- _Task objective_:
All lines from the top of the records below through the line holding "[00:06:44.15]", and only those, should be printed exactly, minus the pictures.

### Supplied data

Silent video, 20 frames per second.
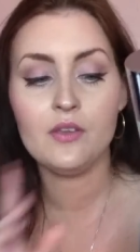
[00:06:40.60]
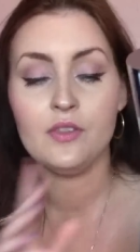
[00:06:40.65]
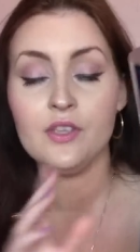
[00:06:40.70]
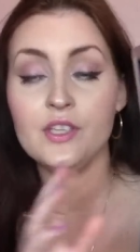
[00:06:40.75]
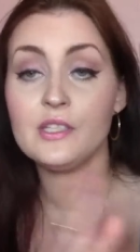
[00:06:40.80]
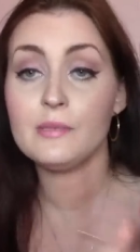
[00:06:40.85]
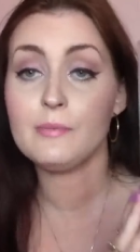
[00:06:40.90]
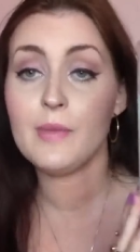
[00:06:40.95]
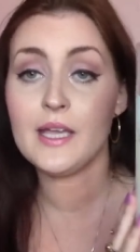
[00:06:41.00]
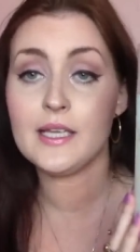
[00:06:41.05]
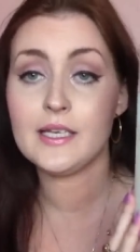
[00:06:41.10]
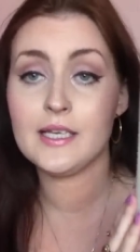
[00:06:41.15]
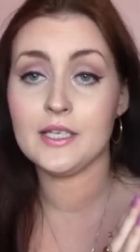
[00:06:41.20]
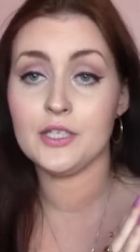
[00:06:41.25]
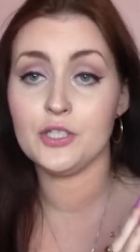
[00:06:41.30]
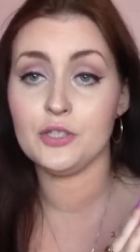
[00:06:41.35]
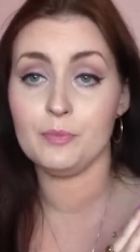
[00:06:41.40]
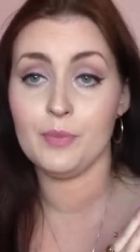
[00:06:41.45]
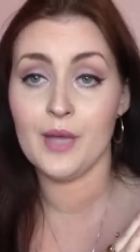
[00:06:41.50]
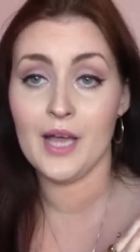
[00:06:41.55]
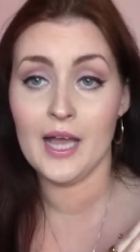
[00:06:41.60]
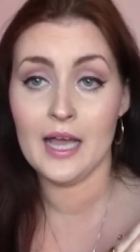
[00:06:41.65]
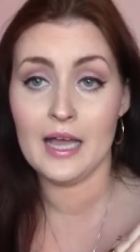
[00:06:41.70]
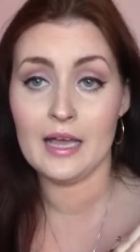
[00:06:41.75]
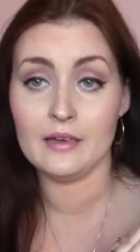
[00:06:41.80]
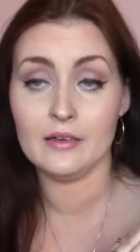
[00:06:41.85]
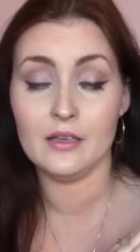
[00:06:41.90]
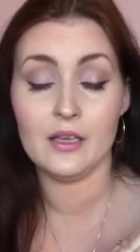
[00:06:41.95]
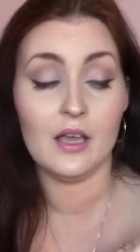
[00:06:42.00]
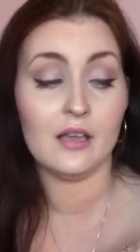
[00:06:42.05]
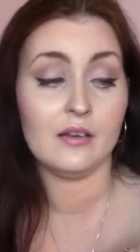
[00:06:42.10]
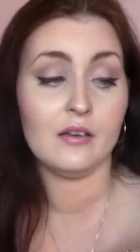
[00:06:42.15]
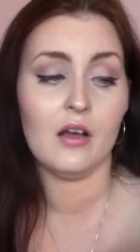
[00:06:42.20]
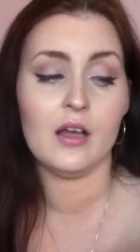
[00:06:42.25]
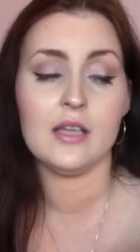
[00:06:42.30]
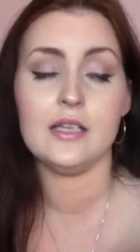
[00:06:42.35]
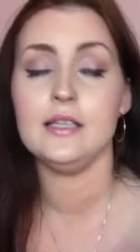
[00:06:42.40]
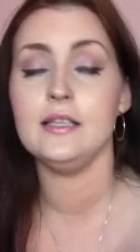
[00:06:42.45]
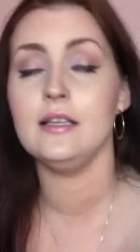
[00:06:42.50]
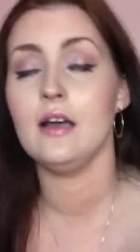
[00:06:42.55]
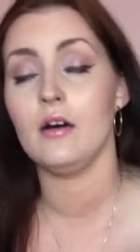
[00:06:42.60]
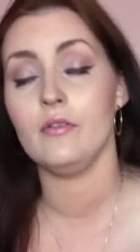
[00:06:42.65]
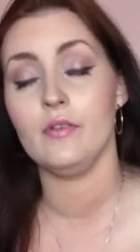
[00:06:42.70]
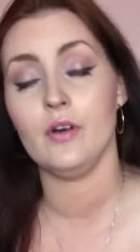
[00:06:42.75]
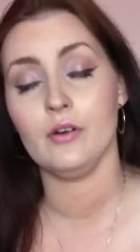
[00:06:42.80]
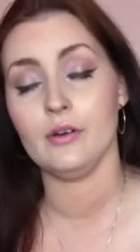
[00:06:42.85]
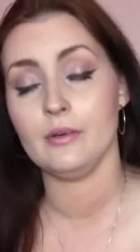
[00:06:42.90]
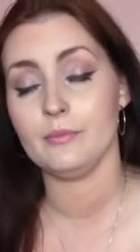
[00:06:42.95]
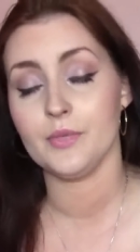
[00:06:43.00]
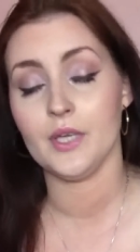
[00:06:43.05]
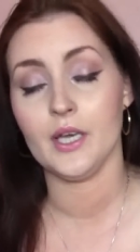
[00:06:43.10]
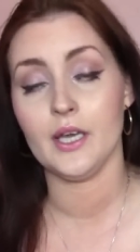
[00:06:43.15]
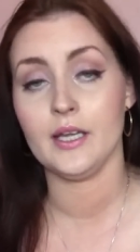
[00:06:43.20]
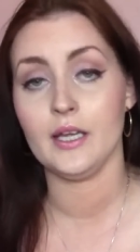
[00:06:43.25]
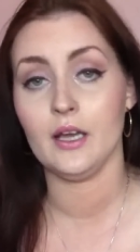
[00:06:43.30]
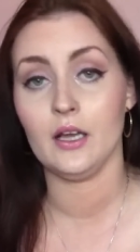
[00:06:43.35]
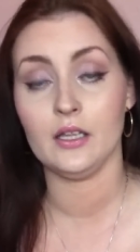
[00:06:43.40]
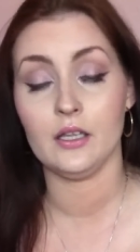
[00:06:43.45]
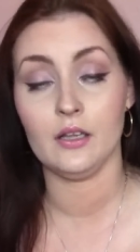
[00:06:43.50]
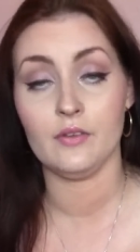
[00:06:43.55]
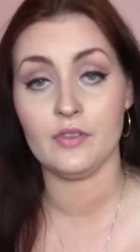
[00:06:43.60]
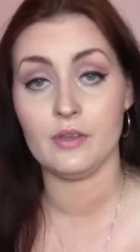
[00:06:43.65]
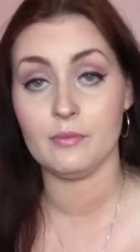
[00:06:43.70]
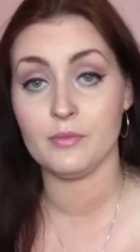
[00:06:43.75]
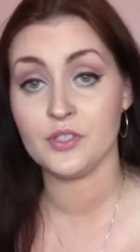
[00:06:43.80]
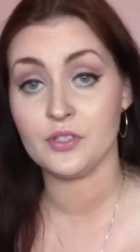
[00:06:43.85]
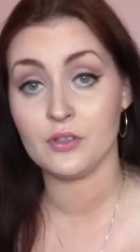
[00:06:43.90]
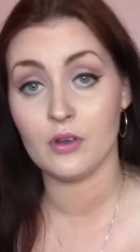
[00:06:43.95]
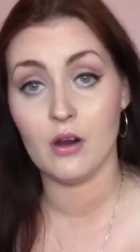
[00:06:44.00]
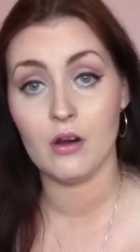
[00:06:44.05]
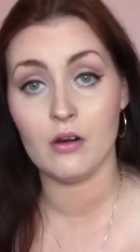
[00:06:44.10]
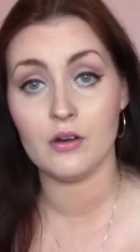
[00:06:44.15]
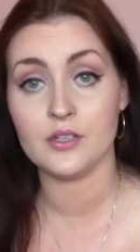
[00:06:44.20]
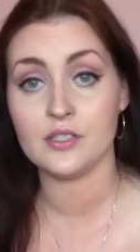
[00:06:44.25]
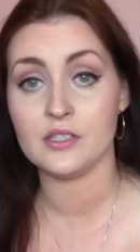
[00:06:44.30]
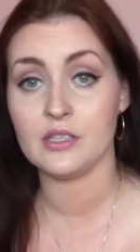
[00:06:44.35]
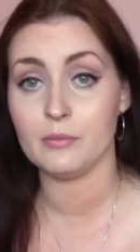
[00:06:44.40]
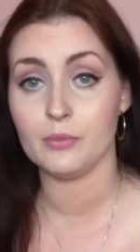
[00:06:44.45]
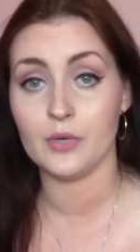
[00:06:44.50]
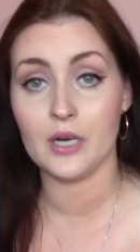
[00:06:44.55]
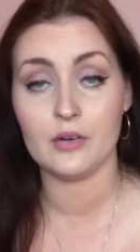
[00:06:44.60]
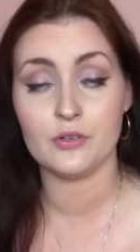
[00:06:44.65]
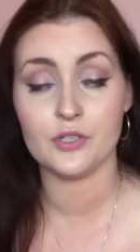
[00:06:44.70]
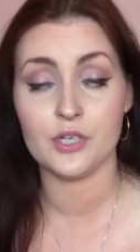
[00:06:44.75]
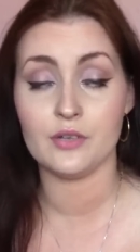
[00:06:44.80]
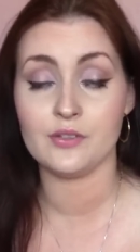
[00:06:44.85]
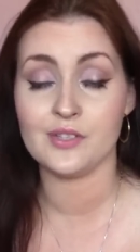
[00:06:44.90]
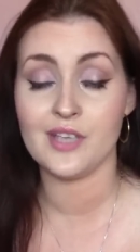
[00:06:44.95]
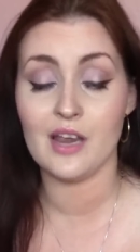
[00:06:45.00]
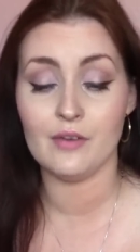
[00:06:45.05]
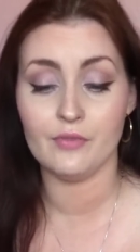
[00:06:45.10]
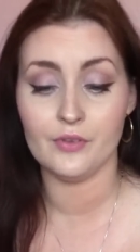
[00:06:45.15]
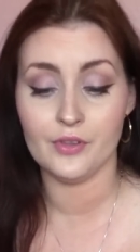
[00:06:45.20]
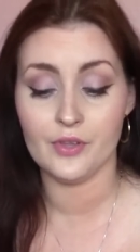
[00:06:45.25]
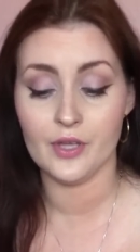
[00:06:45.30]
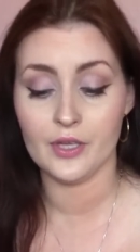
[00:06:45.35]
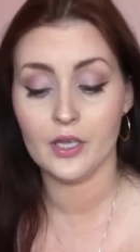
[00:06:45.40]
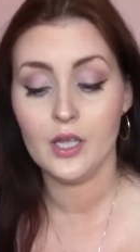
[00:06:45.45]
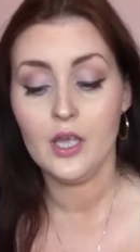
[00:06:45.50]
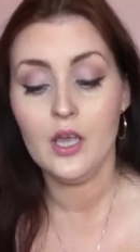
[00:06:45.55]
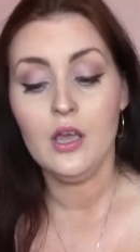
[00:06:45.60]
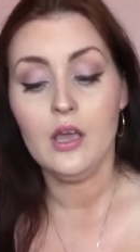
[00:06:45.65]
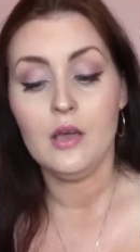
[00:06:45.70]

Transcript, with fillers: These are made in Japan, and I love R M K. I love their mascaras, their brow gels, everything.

######

- _Output for this task_:
Silent video, 20 frames per second.
[00:06:40.60]
[00:06:40.65]
[00:06:40.70]
[00:06:40.75]
[00:06:40.80]
[00:06:40.85]
[00:06:40.90]
[00:06:40.95]
[00:06:41.00]
[00:06:41.05]
[00:06:41.10]
[00:06:41.15]
[00:06:41.20]
[00:06:41.25]
[00:06:41.30]
[00:06:41.35]
[00:06:41.40]
[00:06:41.45]
[00:06:41.50]
[00:06:41.55]
[00:06:41.60]
[00:06:41.65]
[00:06:41.70]
[00:06:41.75]
[00:06:41.80]
[00:06:41.85]
[00:06:41.90]
[00:06:41.95]
[00:06:42.00]
[00:06:42.05]
[00:06:42.10]
[00:06:42.15]
[00:06:42.20]
[00:06:42.25]
[00:06:42.30]
[00:06:42.35]
[00:06:42.40]
[00:06:42.45]
[00:06:42.50]
[00:06:42.55]
[00:06:42.60]
[00:06:42.65]
[00:06:42.70]
[00:06:42.75]
[00:06:42.80]
[00:06:42.85]
[00:06:42.90]
[00:06:42.95]
[00:06:43.00]
[00:06:43.05]
[00:06:43.10]
[00:06:43.15]
[00:06:43.20]
[00:06:43.25]
[00:06:43.30]
[00:06:43.35]
[00:06:43.40]
[00:06:43.45]
[00:06:43.50]
[00:06:43.55]
[00:06:43.60]
[00:06:43.65]
[00:06:43.70]
[00:06:43.75]
[00:06:43.80]
[00:06:43.85]
[00:06:43.90]
[00:06:43.95]
[00:06:44.00]
[00:06:44.05]
[00:06:44.10]
[00:06:44.15]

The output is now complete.